-------- Input material --------

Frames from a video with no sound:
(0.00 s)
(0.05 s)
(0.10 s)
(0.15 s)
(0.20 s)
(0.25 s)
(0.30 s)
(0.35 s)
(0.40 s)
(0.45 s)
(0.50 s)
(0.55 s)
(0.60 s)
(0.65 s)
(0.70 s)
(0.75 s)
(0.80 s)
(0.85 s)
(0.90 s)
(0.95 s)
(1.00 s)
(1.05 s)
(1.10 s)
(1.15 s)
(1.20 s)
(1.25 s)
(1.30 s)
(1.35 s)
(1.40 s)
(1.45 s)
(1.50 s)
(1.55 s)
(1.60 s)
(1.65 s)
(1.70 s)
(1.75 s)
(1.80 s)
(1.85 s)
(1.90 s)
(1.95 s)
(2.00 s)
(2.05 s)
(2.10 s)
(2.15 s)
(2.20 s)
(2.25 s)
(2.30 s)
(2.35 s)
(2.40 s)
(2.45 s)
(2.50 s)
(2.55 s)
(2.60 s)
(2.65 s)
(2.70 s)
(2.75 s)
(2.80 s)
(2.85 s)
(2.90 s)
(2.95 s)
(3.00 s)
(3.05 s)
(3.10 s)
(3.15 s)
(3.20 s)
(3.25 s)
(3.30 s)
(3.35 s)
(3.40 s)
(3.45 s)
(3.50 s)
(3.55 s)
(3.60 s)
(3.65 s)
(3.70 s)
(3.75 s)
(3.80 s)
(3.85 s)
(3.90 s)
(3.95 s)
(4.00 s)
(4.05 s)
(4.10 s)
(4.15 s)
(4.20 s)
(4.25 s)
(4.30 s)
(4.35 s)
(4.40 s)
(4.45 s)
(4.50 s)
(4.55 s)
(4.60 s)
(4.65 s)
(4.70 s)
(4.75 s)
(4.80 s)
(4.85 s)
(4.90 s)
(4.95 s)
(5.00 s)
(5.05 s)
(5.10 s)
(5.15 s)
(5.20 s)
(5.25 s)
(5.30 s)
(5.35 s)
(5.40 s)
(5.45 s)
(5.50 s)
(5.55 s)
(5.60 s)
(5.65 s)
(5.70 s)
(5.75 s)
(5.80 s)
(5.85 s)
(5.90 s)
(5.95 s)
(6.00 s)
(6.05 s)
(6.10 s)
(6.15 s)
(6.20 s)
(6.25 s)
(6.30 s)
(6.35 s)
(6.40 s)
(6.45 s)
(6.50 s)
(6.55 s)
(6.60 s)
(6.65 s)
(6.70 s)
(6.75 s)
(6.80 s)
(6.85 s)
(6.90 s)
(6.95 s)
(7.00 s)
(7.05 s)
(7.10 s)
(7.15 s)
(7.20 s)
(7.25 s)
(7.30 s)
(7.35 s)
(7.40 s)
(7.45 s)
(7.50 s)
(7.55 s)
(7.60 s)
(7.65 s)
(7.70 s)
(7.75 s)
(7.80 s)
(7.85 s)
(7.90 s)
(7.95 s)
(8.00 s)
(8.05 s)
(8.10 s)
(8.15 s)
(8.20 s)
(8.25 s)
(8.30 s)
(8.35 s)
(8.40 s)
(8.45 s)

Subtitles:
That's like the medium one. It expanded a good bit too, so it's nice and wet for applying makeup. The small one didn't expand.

--------
-------- Input material --------

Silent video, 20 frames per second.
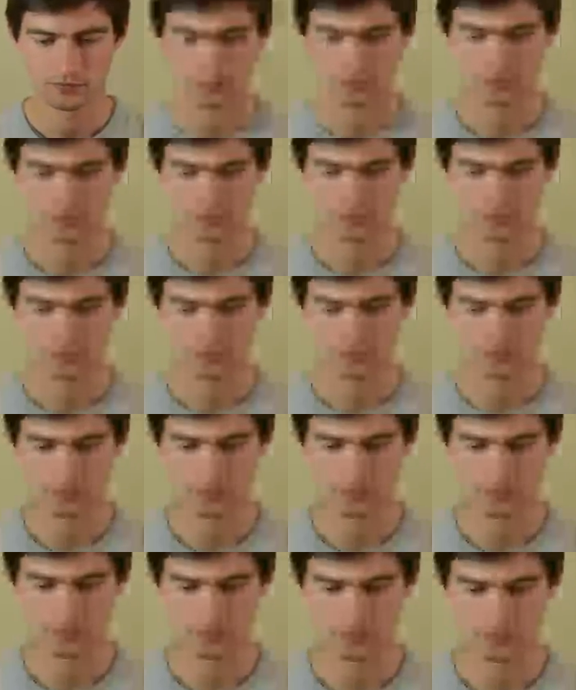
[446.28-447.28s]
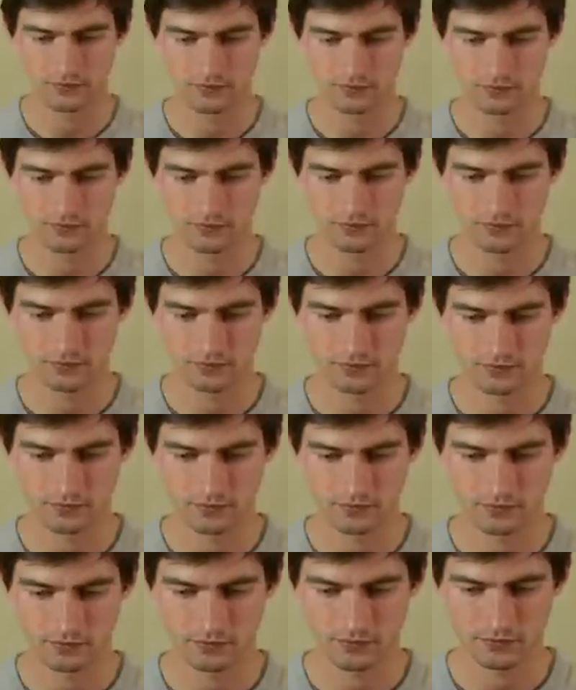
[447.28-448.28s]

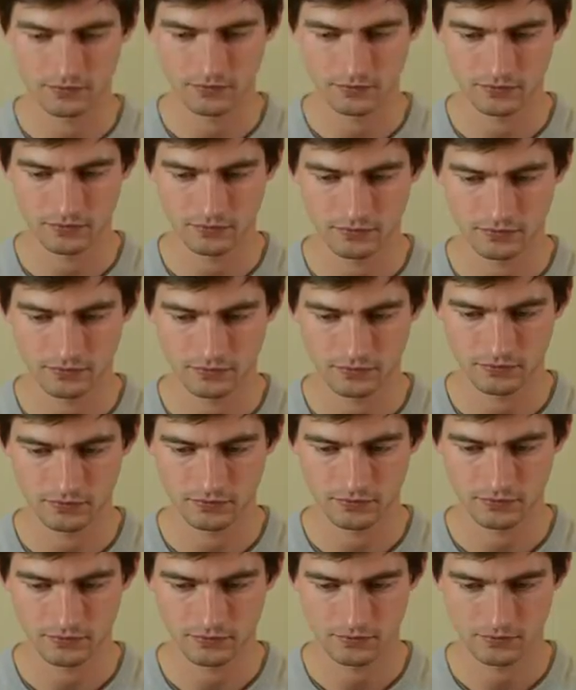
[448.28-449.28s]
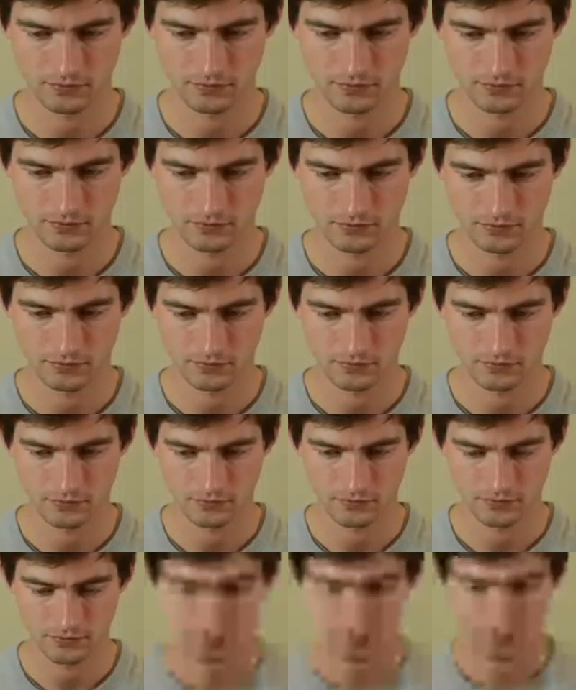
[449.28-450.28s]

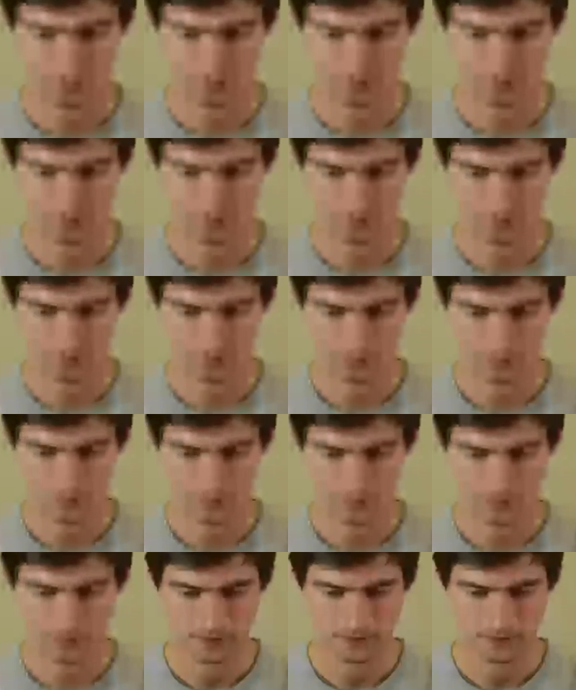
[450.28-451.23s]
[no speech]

--------

> [What the task asks] The answer must be every line of the data that holds the word "video".

> [Solution to the exercise]
Frames from a video with no sound:
Silent video, 20 frames per second.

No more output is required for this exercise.